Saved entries
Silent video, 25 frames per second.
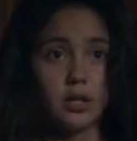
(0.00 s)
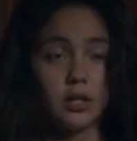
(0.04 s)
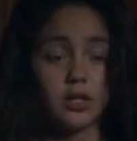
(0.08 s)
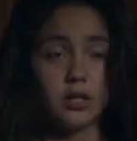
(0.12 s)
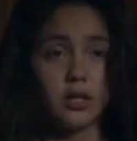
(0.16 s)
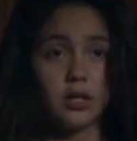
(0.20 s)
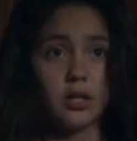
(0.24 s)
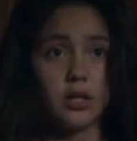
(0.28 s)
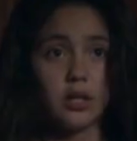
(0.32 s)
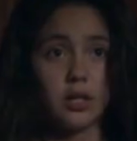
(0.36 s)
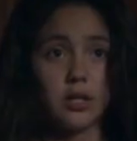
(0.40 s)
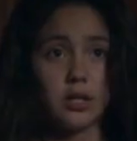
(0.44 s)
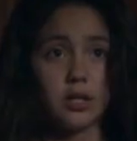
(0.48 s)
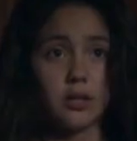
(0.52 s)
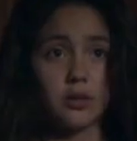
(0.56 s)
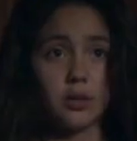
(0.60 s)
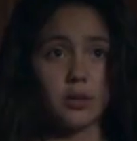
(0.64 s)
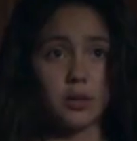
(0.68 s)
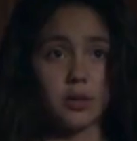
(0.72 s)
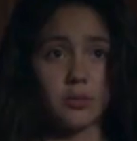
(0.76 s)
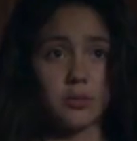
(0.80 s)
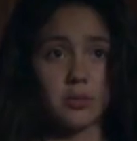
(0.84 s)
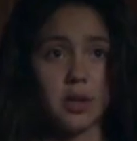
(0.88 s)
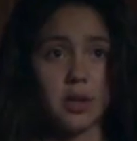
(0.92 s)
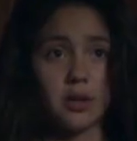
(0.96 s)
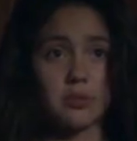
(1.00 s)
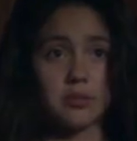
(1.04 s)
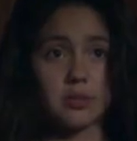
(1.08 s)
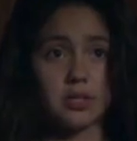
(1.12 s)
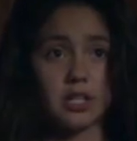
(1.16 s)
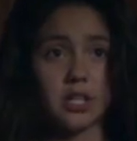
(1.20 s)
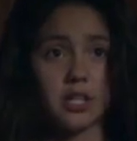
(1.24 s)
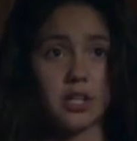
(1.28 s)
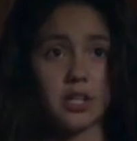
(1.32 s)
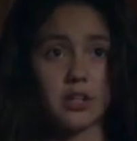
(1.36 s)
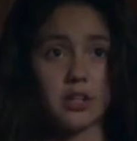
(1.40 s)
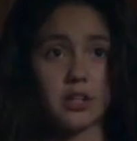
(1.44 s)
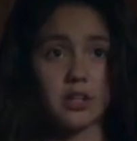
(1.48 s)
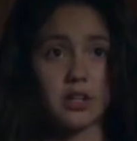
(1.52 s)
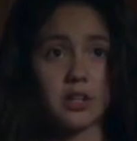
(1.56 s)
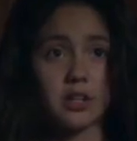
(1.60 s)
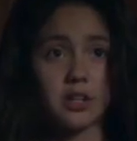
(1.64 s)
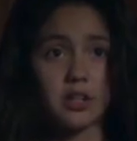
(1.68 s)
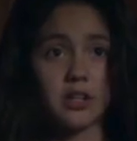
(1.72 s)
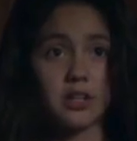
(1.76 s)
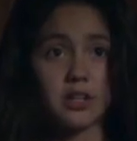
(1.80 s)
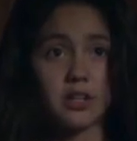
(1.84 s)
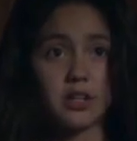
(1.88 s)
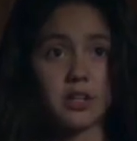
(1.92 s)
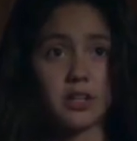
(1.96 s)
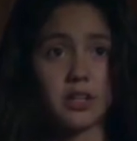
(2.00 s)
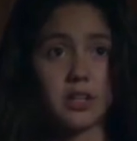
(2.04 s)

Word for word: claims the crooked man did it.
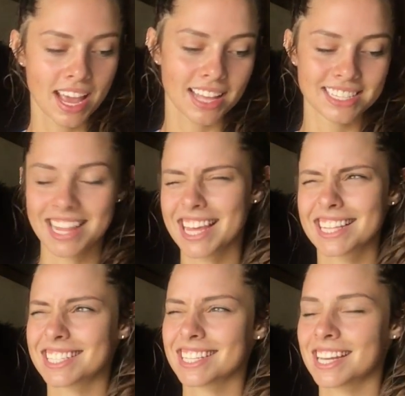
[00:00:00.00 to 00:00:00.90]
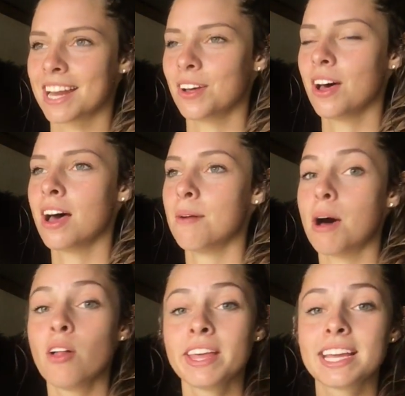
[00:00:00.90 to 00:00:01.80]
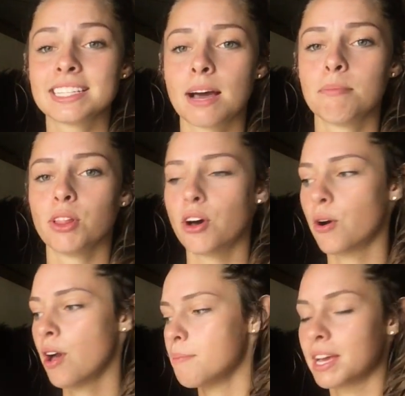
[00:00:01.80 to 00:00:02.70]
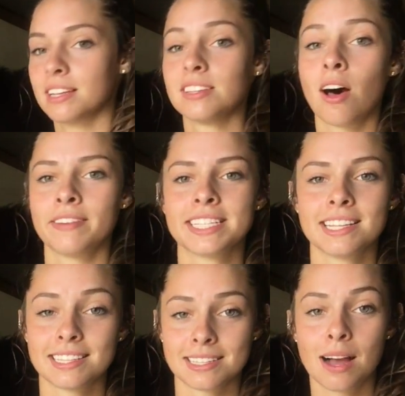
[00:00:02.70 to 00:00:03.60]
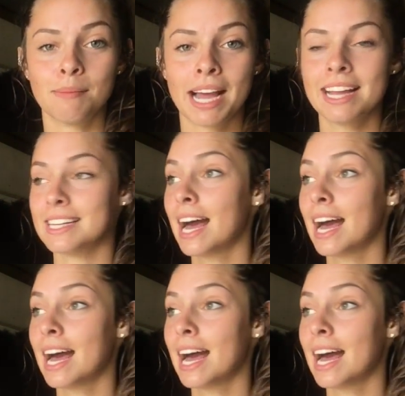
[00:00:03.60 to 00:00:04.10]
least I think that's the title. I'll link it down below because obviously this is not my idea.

*DESCRIPTION OF THE TASK*: Repeat the data exactly, without the pictures.

*RESULT*:
Silent video, 25 frames per second.
(0.00 s)
(0.04 s)
(0.08 s)
(0.12 s)
(0.16 s)
(0.20 s)
(0.24 s)
(0.28 s)
(0.32 s)
(0.36 s)
(0.40 s)
(0.44 s)
(0.48 s)
(0.52 s)
(0.56 s)
(0.60 s)
(0.64 s)
(0.68 s)
(0.72 s)
(0.76 s)
(0.80 s)
(0.84 s)
(0.88 s)
(0.92 s)
(0.96 s)
(1.00 s)
(1.04 s)
(1.08 s)
(1.12 s)
(1.16 s)
(1.20 s)
(1.24 s)
(1.28 s)
(1.32 s)
(1.36 s)
(1.40 s)
(1.44 s)
(1.48 s)
(1.52 s)
(1.56 s)
(1.60 s)
(1.64 s)
(1.68 s)
(1.72 s)
(1.76 s)
(1.80 s)
(1.84 s)
(1.88 s)
(1.92 s)
(1.96 s)
(2.00 s)
(2.04 s)

Word for word: claims the crooked man did it.
[00:00:00.00 to 00:00:00.90]
[00:00:00.90 to 00:00:01.80]
[00:00:01.80 to 00:00:02.70]
[00:00:02.70 to 00:00:03.60]
[00:00:03.60 to 00:00:04.10]
least I think that's the title. I'll link it down below because obviously this is not my idea.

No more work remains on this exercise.